## RECORDS FOR THE EXERCISE
++++

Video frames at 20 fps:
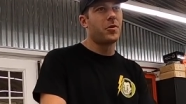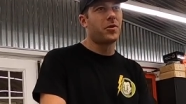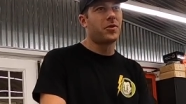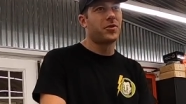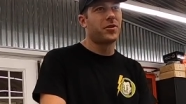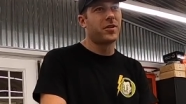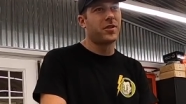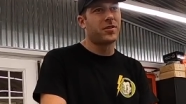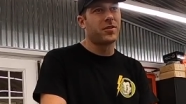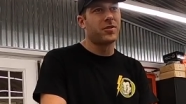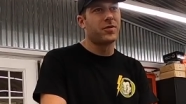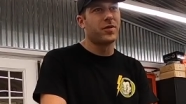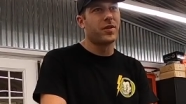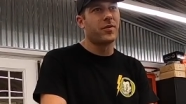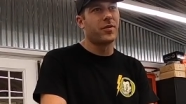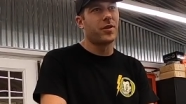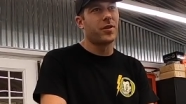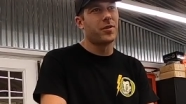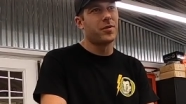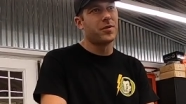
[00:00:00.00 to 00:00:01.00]
motorcycle you've
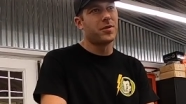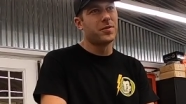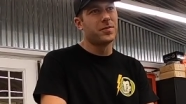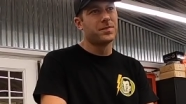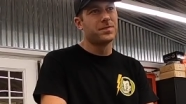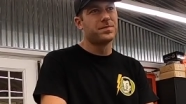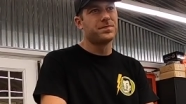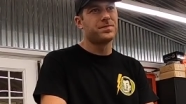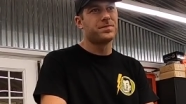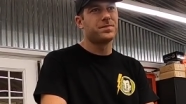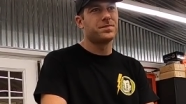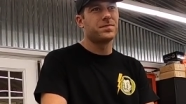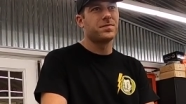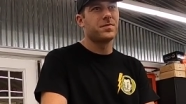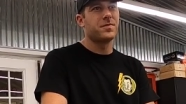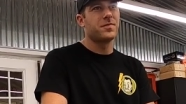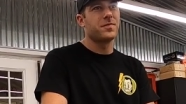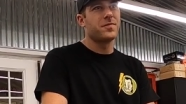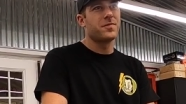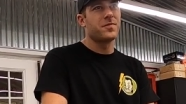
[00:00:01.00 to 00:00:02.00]
ever owned?
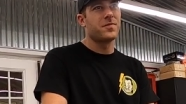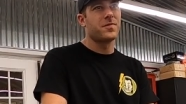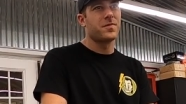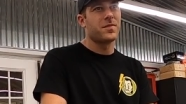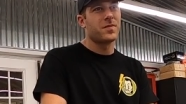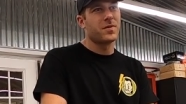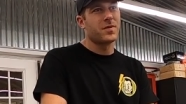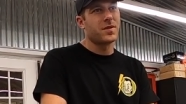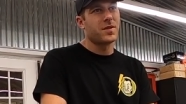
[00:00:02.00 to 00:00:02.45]
The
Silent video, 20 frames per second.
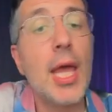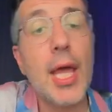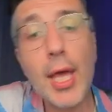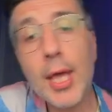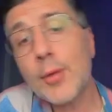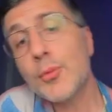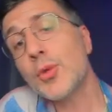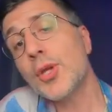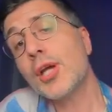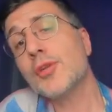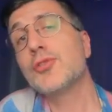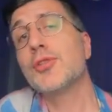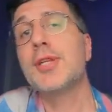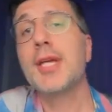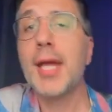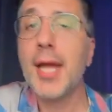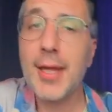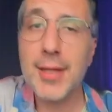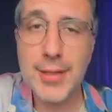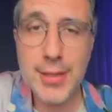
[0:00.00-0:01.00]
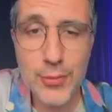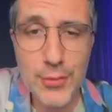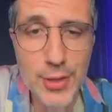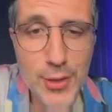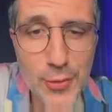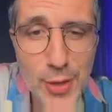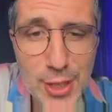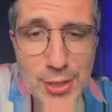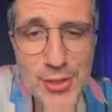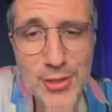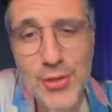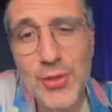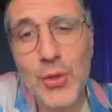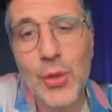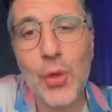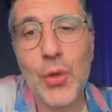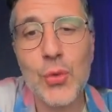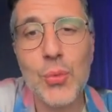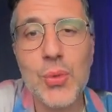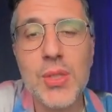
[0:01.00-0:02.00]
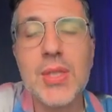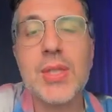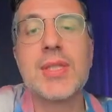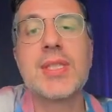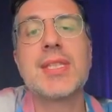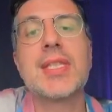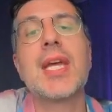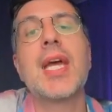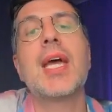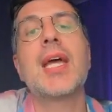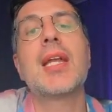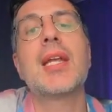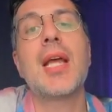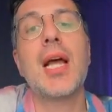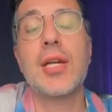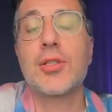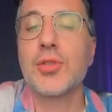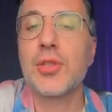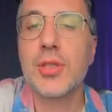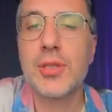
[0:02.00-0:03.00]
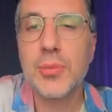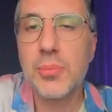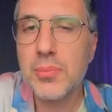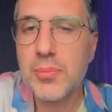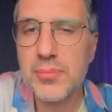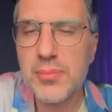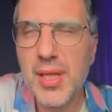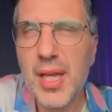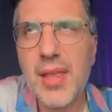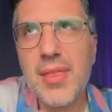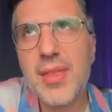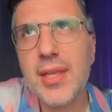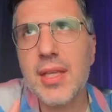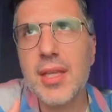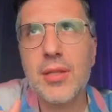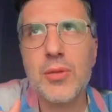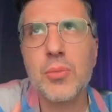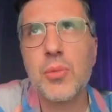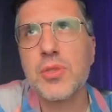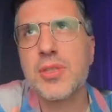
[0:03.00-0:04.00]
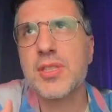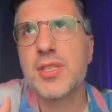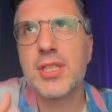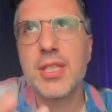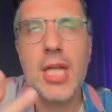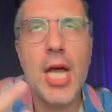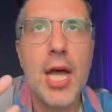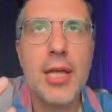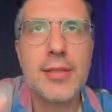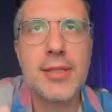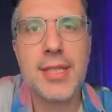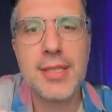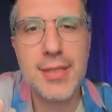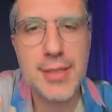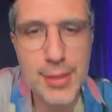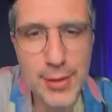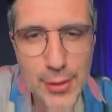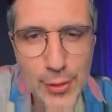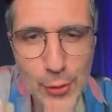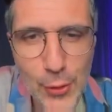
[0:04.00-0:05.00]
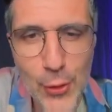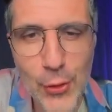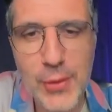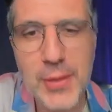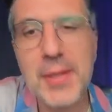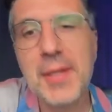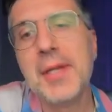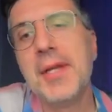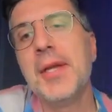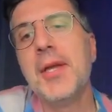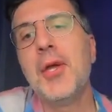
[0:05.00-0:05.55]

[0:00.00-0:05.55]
And we actually had the regression on Windows 10. Actually, I think it was not tested at all.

++++

## WHAT TO PRODUCE
Pictures are to be left out while the lines from the beginning of the records through the line with "[0:04.00-0:05.00]" are copied word for word.

## SOLUTION TO THIS PROBLEM
Video frames at 20 fps:
[00:00:00.00 to 00:00:01.00]
motorcycle you've
[00:00:01.00 to 00:00:02.00]
ever owned?
[00:00:02.00 to 00:00:02.45]
The
Silent video, 20 frames per second.
[0:00.00-0:01.00]
[0:01.00-0:02.00]
[0:02.00-0:03.00]
[0:03.00-0:04.00]
[0:04.00-0:05.00]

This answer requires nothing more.